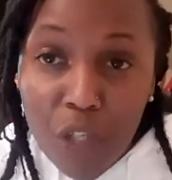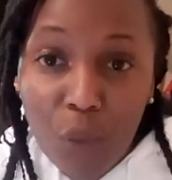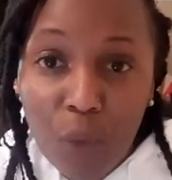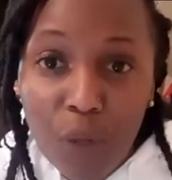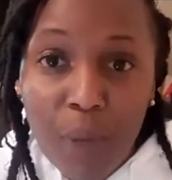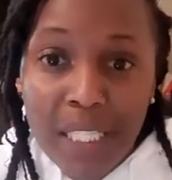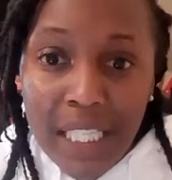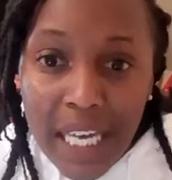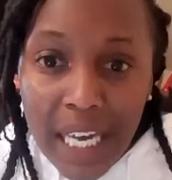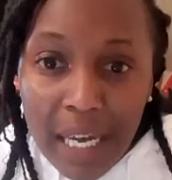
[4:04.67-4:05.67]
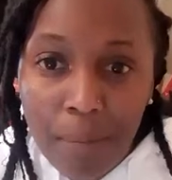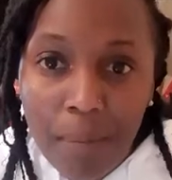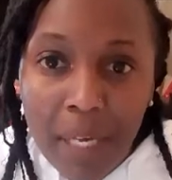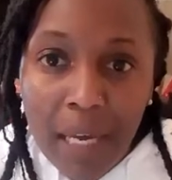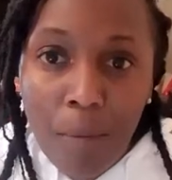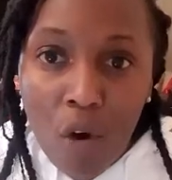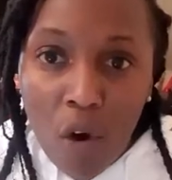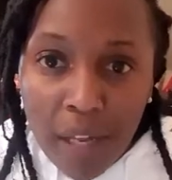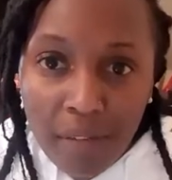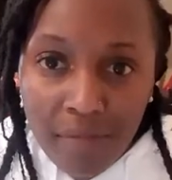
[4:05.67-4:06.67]
So what we're seeing being
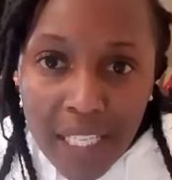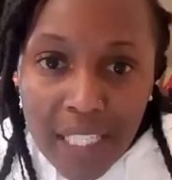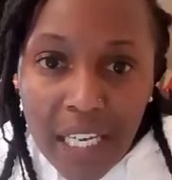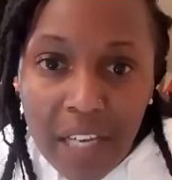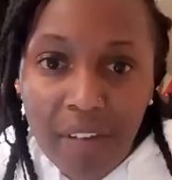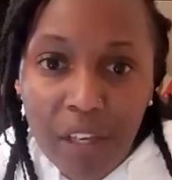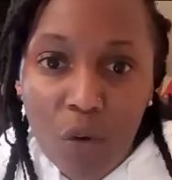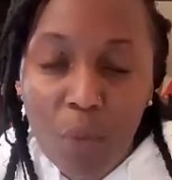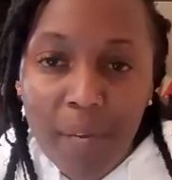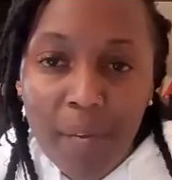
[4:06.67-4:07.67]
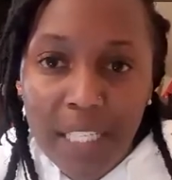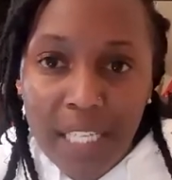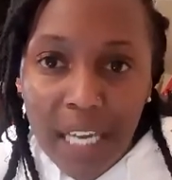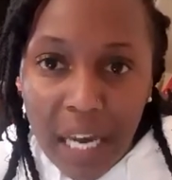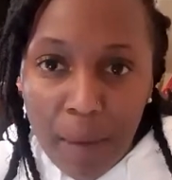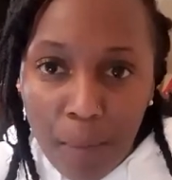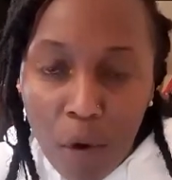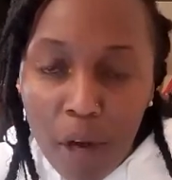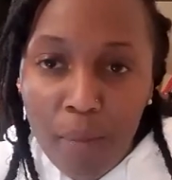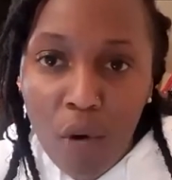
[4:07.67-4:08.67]
more effective and, being taken up
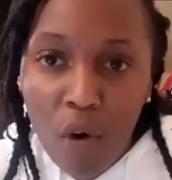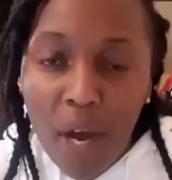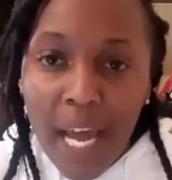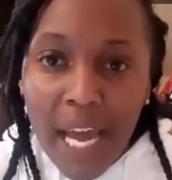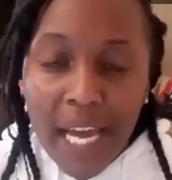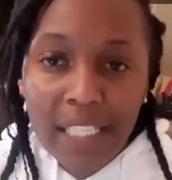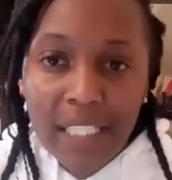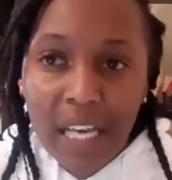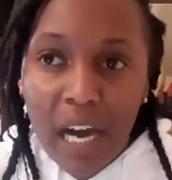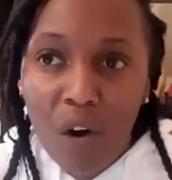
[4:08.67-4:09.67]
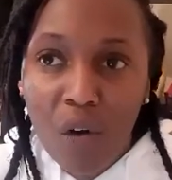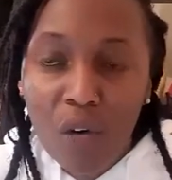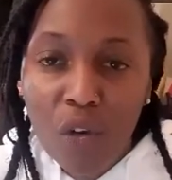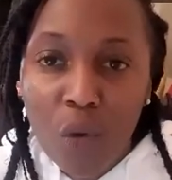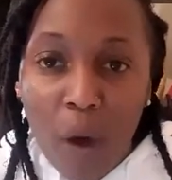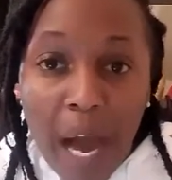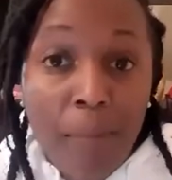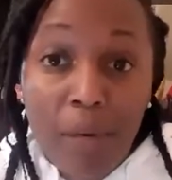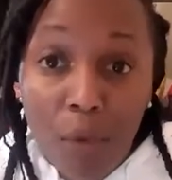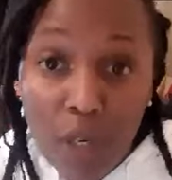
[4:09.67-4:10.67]
more and more is now,
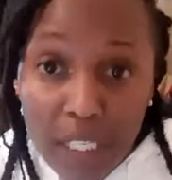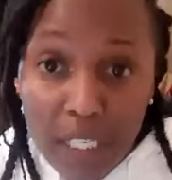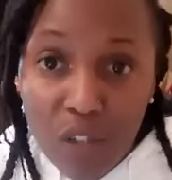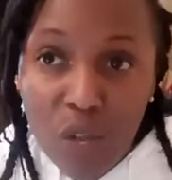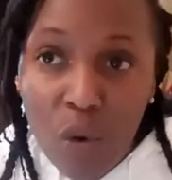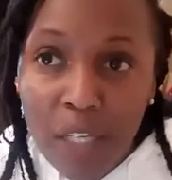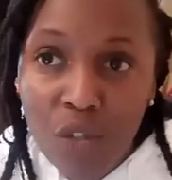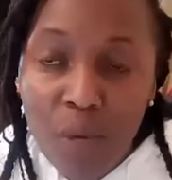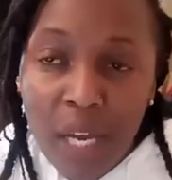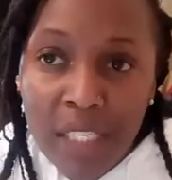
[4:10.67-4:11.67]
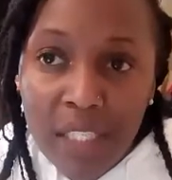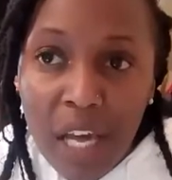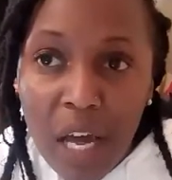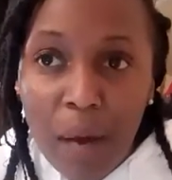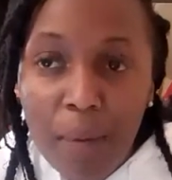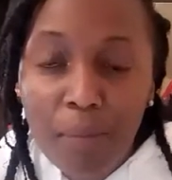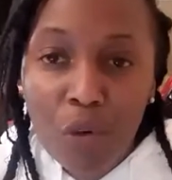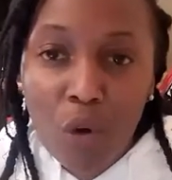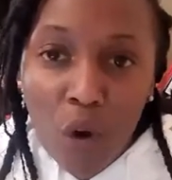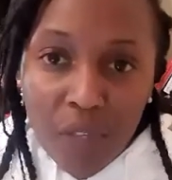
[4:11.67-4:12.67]
hybrid models. So as soon as,
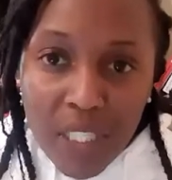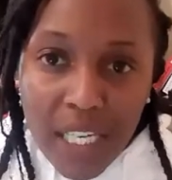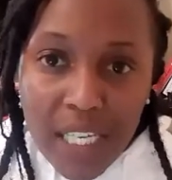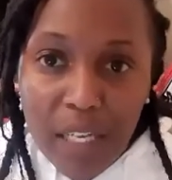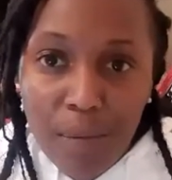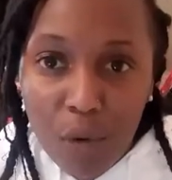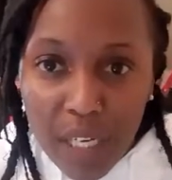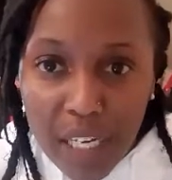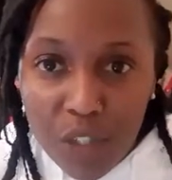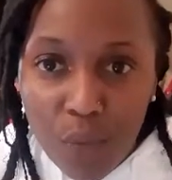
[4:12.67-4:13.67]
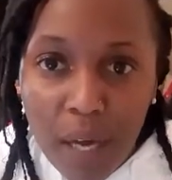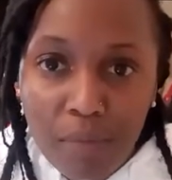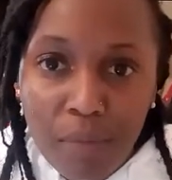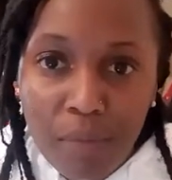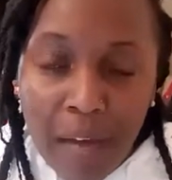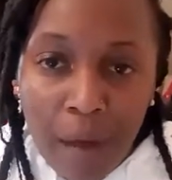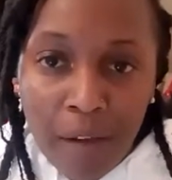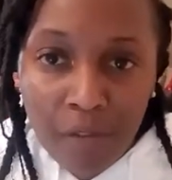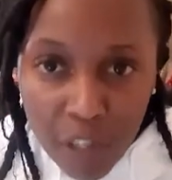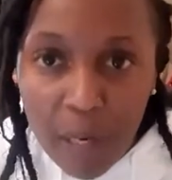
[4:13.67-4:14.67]
offices and borders
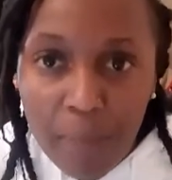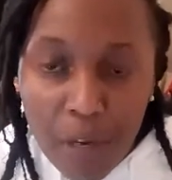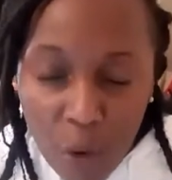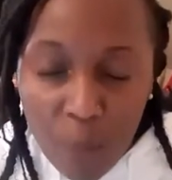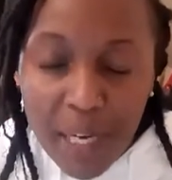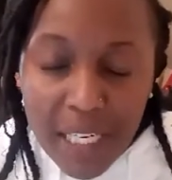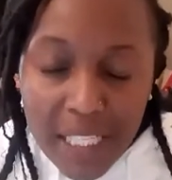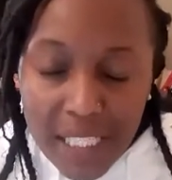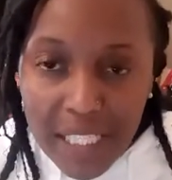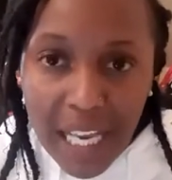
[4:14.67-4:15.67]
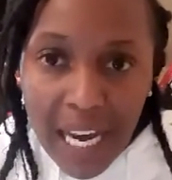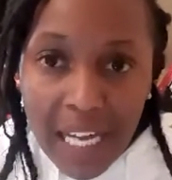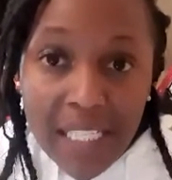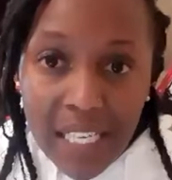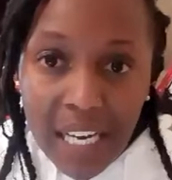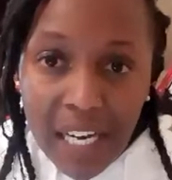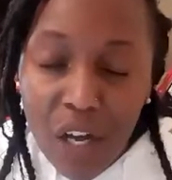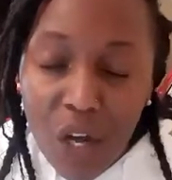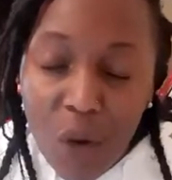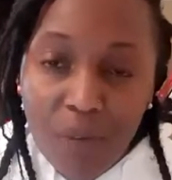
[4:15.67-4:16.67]
have slowly been opened since the last year,
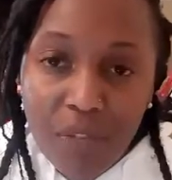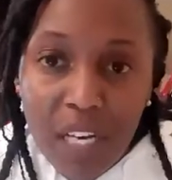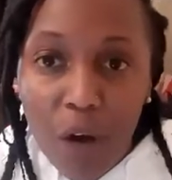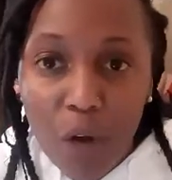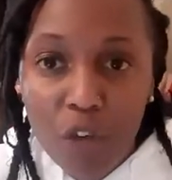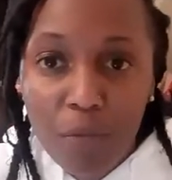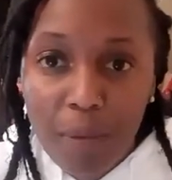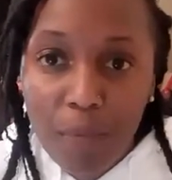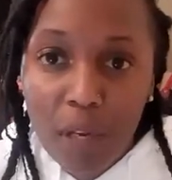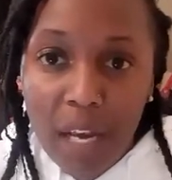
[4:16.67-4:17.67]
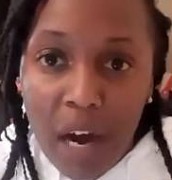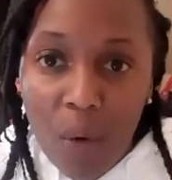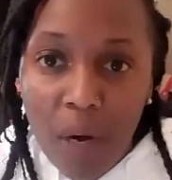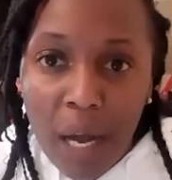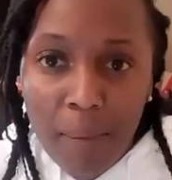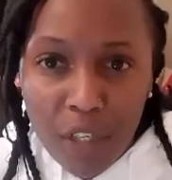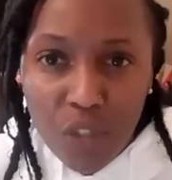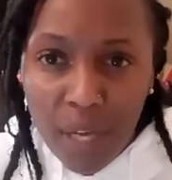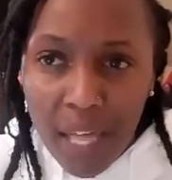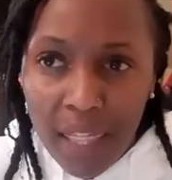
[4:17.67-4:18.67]
we've seen a lot of people now coming
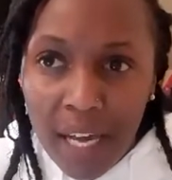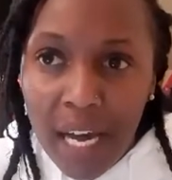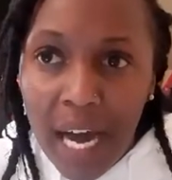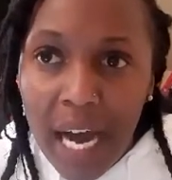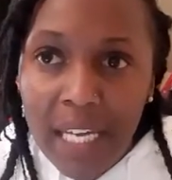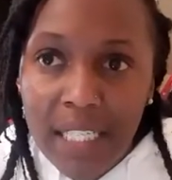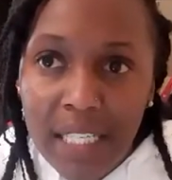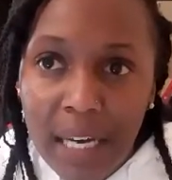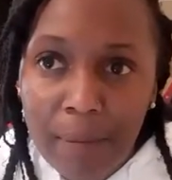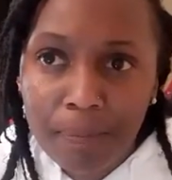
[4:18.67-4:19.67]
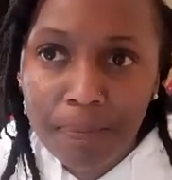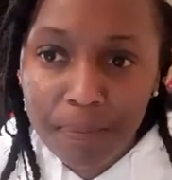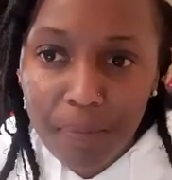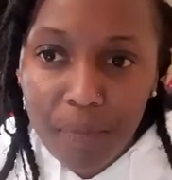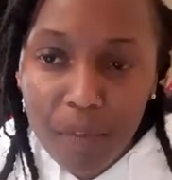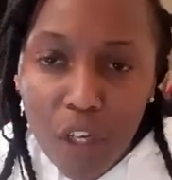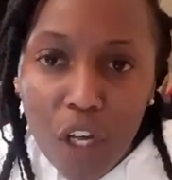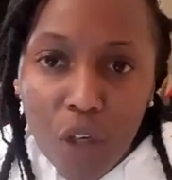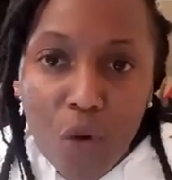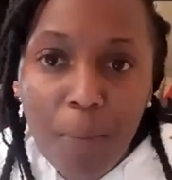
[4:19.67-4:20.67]
together and,
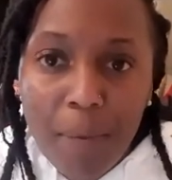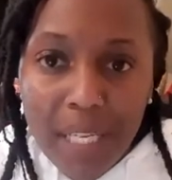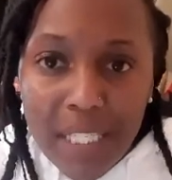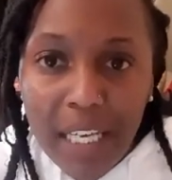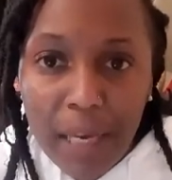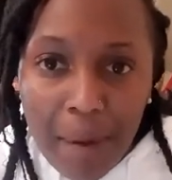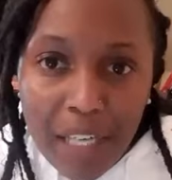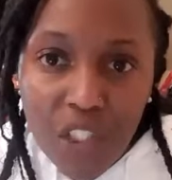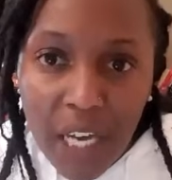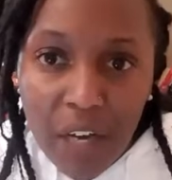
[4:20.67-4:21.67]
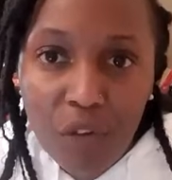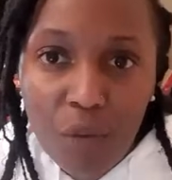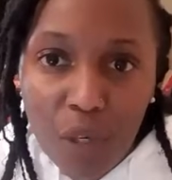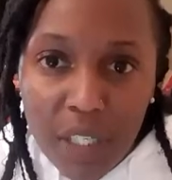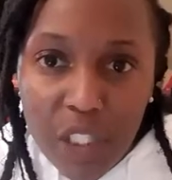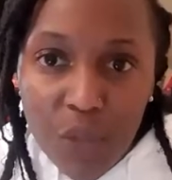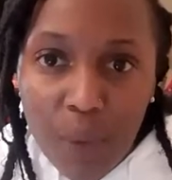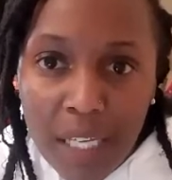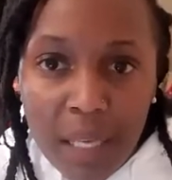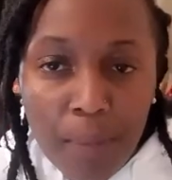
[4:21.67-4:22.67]
mixing and matching a few models
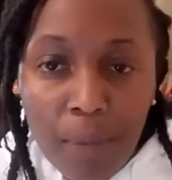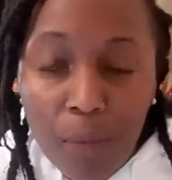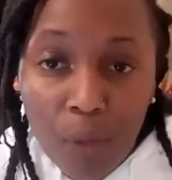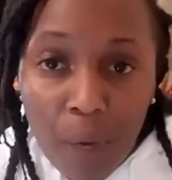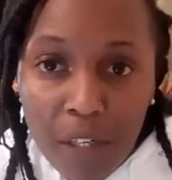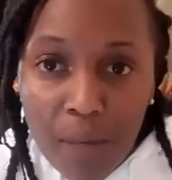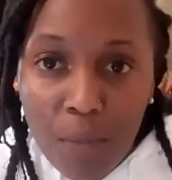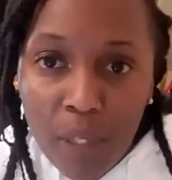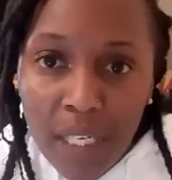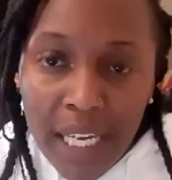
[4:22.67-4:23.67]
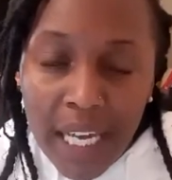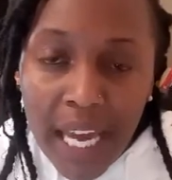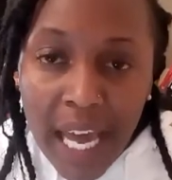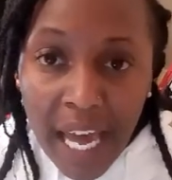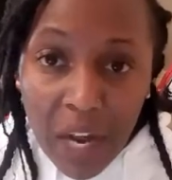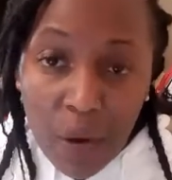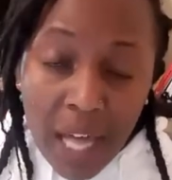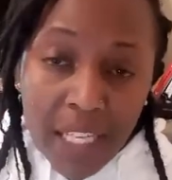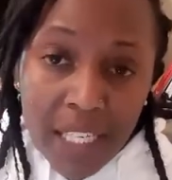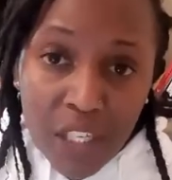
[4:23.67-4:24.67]
where some people work remotely, and on
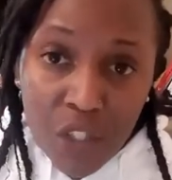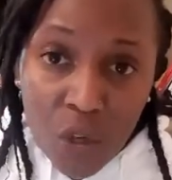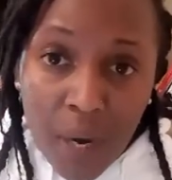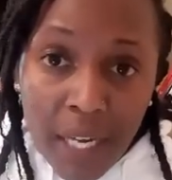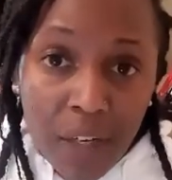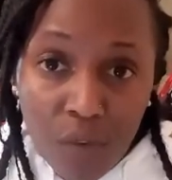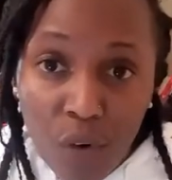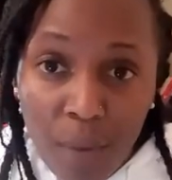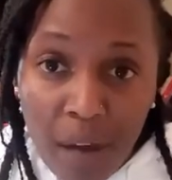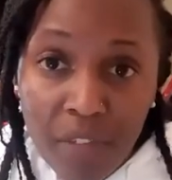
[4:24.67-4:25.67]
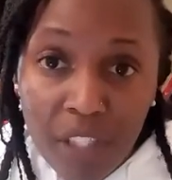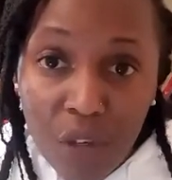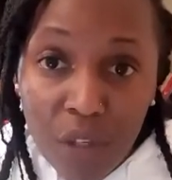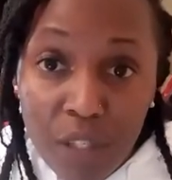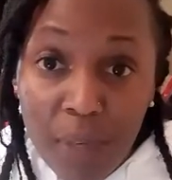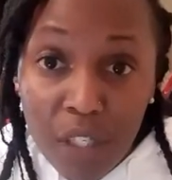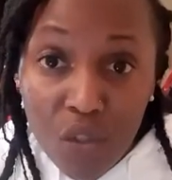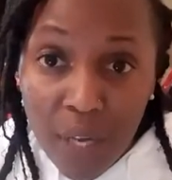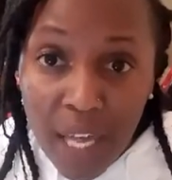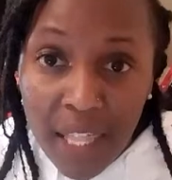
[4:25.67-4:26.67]
other days you're working from a physical
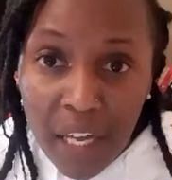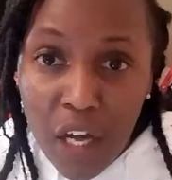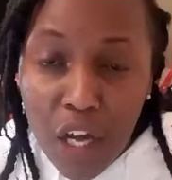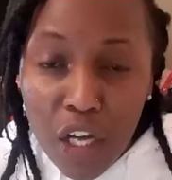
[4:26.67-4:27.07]
space together.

:::::

*Work order*
Without any pictures, repeat the listing exactly.

*Solved problem*
[4:04.67-4:05.67]
[4:05.67-4:06.67]
So what we're seeing being
[4:06.67-4:07.67]
[4:07.67-4:08.67]
more effective and, being taken up
[4:08.67-4:09.67]
[4:09.67-4:10.67]
more and more is now,
[4:10.67-4:11.67]
[4:11.67-4:12.67]
hybrid models. So as soon as,
[4:12.67-4:13.67]
[4:13.67-4:14.67]
offices and borders
[4:14.67-4:15.67]
[4:15.67-4:16.67]
have slowly been opened since the last year,
[4:16.67-4:17.67]
[4:17.67-4:18.67]
we've seen a lot of people now coming
[4:18.67-4:19.67]
[4:19.67-4:20.67]
together and,
[4:20.67-4:21.67]
[4:21.67-4:22.67]
mixing and matching a few models
[4:22.67-4:23.67]
[4:23.67-4:24.67]
where some people work remotely, and on
[4:24.67-4:25.67]
[4:25.67-4:26.67]
other days you're working from a physical
[4:26.67-4:27.07]
space together.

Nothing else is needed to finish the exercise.